• [TASK]:
Return the entries exactly as they appear.

=== Begin Enclosure ===

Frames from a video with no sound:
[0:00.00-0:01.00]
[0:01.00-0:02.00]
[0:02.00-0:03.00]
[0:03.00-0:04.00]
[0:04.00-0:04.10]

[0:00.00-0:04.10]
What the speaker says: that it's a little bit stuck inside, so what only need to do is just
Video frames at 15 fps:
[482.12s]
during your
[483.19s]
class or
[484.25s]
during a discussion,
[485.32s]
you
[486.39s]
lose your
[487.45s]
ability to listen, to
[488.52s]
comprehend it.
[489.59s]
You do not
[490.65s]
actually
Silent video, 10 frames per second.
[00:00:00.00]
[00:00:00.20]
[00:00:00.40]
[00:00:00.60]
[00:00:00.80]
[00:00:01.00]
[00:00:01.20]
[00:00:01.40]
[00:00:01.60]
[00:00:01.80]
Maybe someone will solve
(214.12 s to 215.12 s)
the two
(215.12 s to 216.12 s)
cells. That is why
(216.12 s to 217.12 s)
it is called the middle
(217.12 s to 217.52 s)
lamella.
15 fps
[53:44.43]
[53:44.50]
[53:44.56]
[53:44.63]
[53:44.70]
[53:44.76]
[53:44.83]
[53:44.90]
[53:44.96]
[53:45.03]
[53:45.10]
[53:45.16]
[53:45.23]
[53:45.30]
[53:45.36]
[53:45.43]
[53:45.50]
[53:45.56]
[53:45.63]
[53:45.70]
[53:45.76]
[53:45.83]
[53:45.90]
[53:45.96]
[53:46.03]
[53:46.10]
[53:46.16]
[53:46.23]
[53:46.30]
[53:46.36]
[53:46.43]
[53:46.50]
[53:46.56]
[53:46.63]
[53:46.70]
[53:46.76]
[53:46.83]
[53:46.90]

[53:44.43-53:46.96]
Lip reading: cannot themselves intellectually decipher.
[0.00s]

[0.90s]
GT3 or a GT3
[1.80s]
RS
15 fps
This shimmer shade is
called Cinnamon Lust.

=== End Enclosure ===

• [EXERCISE RESULT]:
Frames from a video with no sound:
[0:00.00-0:01.00]
[0:01.00-0:02.00]
[0:02.00-0:03.00]
[0:03.00-0:04.00]
[0:04.00-0:04.10]

[0:00.00-0:04.10]
What the speaker says: that it's a little bit stuck inside, so what only need to do is just
Video frames at 15 fps:
[482.12s]
during your
[483.19s]
class or
[484.25s]
during a discussion,
[485.32s]
you
[486.39s]
lose your
[487.45s]
ability to listen, to
[488.52s]
comprehend it.
[489.59s]
You do not
[490.65s]
actually
Silent video, 10 frames per second.
[00:00:00.00]
[00:00:00.20]
[00:00:00.40]
[00:00:00.60]
[00:00:00.80]
[00:00:01.00]
[00:00:01.20]
[00:00:01.40]
[00:00:01.60]
[00:00:01.80]
Maybe someone will solve
(214.12 s to 215.12 s)
the two
(215.12 s to 216.12 s)
cells. That is why
(216.12 s to 217.12 s)
it is called the middle
(217.12 s to 217.52 s)
lamella.
15 fps
[53:44.43]
[53:44.50]
[53:44.56]
[53:44.63]
[53:44.70]
[53:44.76]
[53:44.83]
[53:44.90]
[53:44.96]
[53:45.03]
[53:45.10]
[53:45.16]
[53:45.23]
[53:45.30]
[53:45.36]
[53:45.43]
[53:45.50]
[53:45.56]
[53:45.63]
[53:45.70]
[53:45.76]
[53:45.83]
[53:45.90]
[53:45.96]
[53:46.03]
[53:46.10]
[53:46.16]
[53:46.23]
[53:46.30]
[53:46.36]
[53:46.43]
[53:46.50]
[53:46.56]
[53:46.63]
[53:46.70]
[53:46.76]
[53:46.83]
[53:46.90]

[53:44.43-53:46.96]
Lip reading: cannot themselves intellectually decipher.
[0.00s]

[0.90s]
GT3 or a GT3
[1.80s]
RS
15 fps
This shimmer shade is
called Cinnamon Lust.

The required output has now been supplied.